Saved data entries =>
---
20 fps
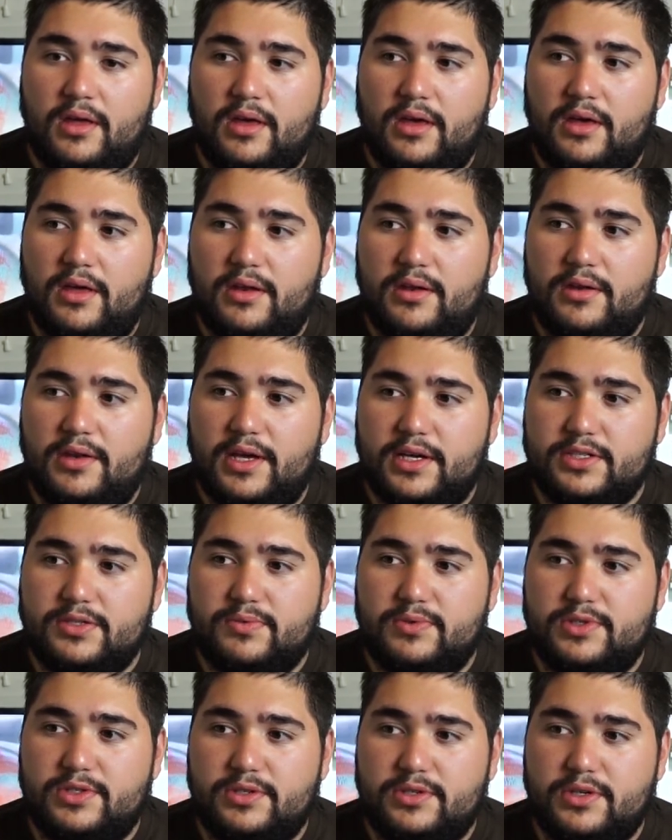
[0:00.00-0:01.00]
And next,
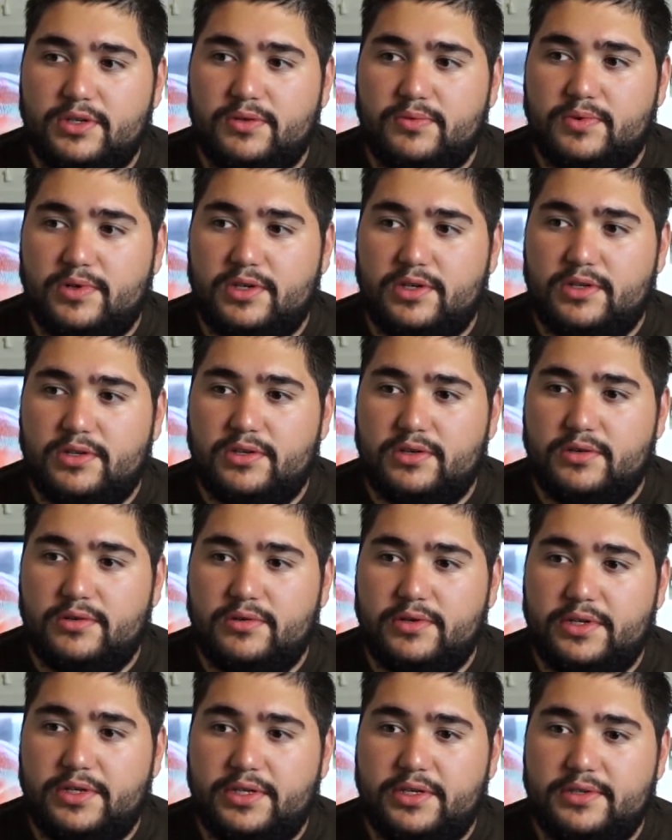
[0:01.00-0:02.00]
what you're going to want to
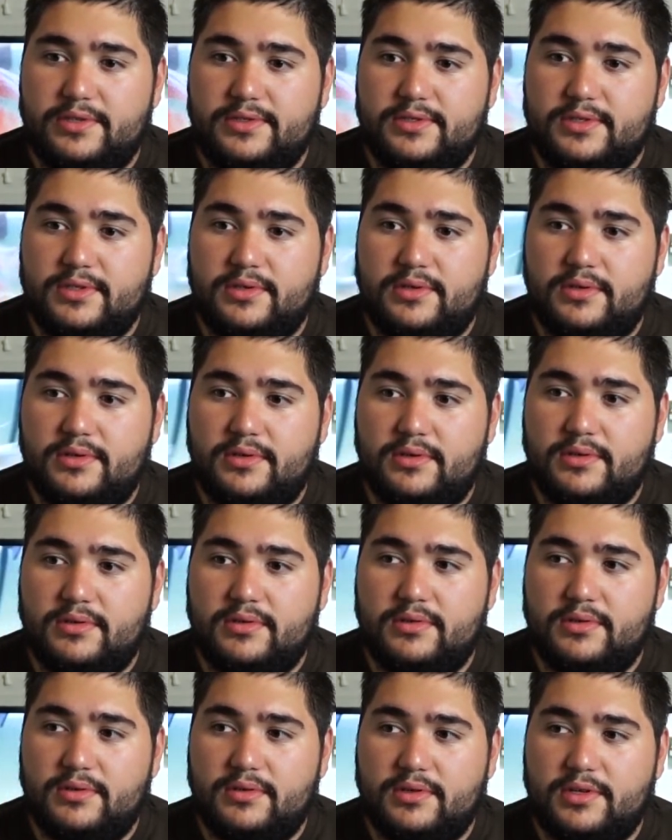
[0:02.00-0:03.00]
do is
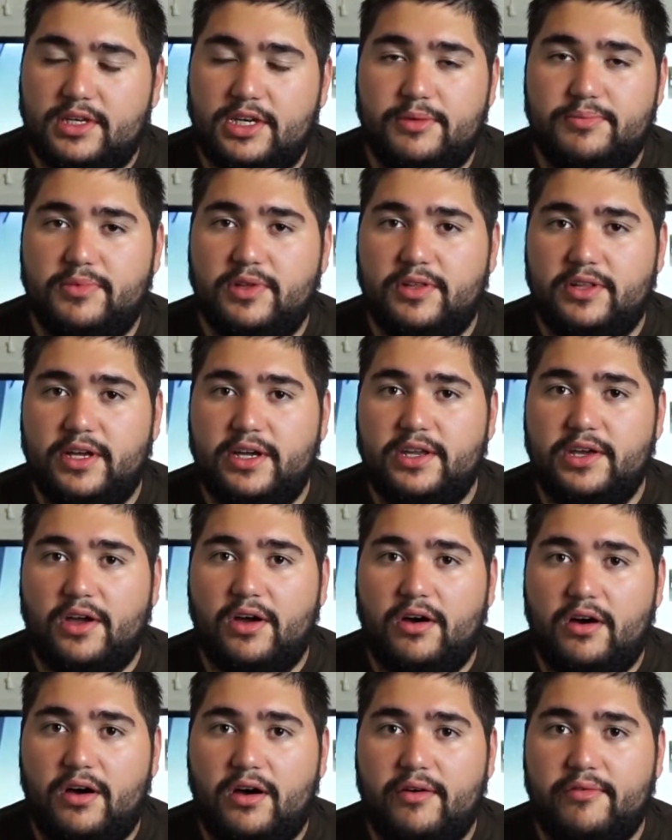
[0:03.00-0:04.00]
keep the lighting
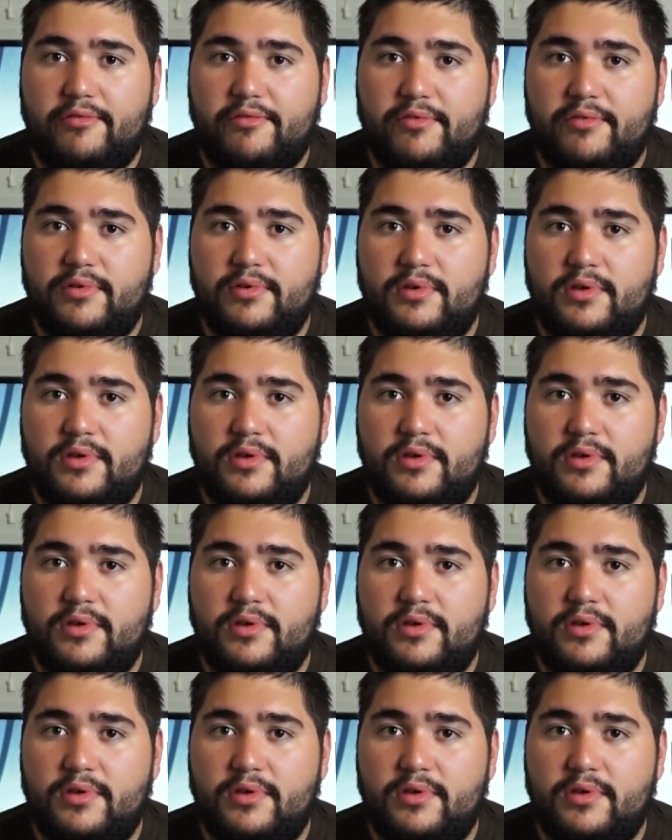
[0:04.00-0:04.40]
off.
---
Problem description => In your copy, include no pictures, but set down every record exactly.

Your solution =>
20 fps
[0:00.00-0:01.00]
And next,
[0:01.00-0:02.00]
what you're going to want to
[0:02.00-0:03.00]
do is
[0:03.00-0:04.00]
keep the lighting
[0:04.00-0:04.40]
off.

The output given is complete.